I finished it five days ago and have since started reading War and Peace. Immediately I can see what's missing from Resurrection. The story centers almost entirely around the character of Prince Dmitri Ivanovitch Nekhludoff and his struggle is a philosophical one. He's born with a silver spoon and wants to use it as a tool to build a better world. (This feels autobiographical since Tolstoy apparently wanted to use his skills in a similar way.) In War and Peace I've already been introduced to a scene where someone is drinking rum while sitting on a third story ledge and another where a plot is being conceived to cheat someone out of an inheritance. These type of situations are not in Resurrection. Instead we have Nekhuldoff struggling to come to terms with his wealth and to deal with the people who think he is foolish for wanting to give it away.

The story centers around Nekhludoff and a lower class woman named Katusha Maslova. She had been a servant for Nekhludoff's aunt. As a young man Nekhludoff had found her attractive. He'd chased her until he'd managed to have sex with her then he'd left, giving her a hundred roubles for her favors. Years later he is on a jury judging this same woman for the crime of poisoning someone. She's become a prostitute and the people she associates with have tricked her into the action. She's considered innocent because of the circumstances, but due to a technicality she is convicted. Nekhludoff blames himself for her situation and decides he needs to help her.
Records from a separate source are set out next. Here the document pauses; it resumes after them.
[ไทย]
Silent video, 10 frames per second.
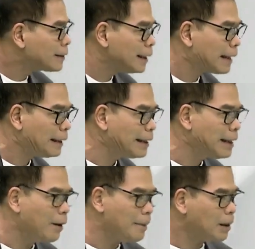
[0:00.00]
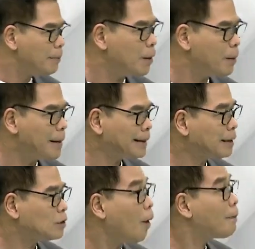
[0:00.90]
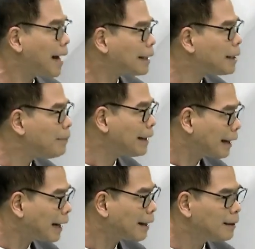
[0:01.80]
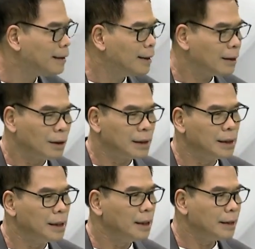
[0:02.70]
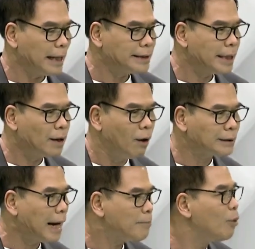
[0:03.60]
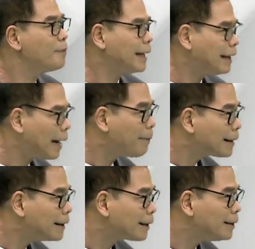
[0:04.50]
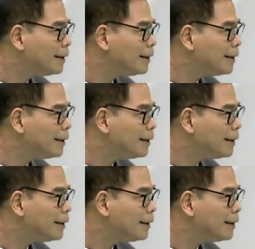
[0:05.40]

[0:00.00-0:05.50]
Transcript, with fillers: ซึ่งในที่นี้ก็มันอยู่มาสักสองพักใช่ไหมหลักๆ ก็คือในซีของทางภูมิใจไทยพักหนึ่ง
The novel is a rant against the prison system in czarist Russia. It is interesting if taken as a snapshot of the problems of that period. There are also some criticisms that can translate into modern systems. In the earlier sections of the book Tolstoy presents a picture of all the prisoners as wonderful people who have been treated in a horrific manner. Only later in the book does he mention that a few of the prisoners are guilty of some terrible crimes. My favorite part of the book is the very end when Tolstoy expresses his take on Christianity. His philosophy is probably closer to what Jesus actually taught than what we hear in many churches today.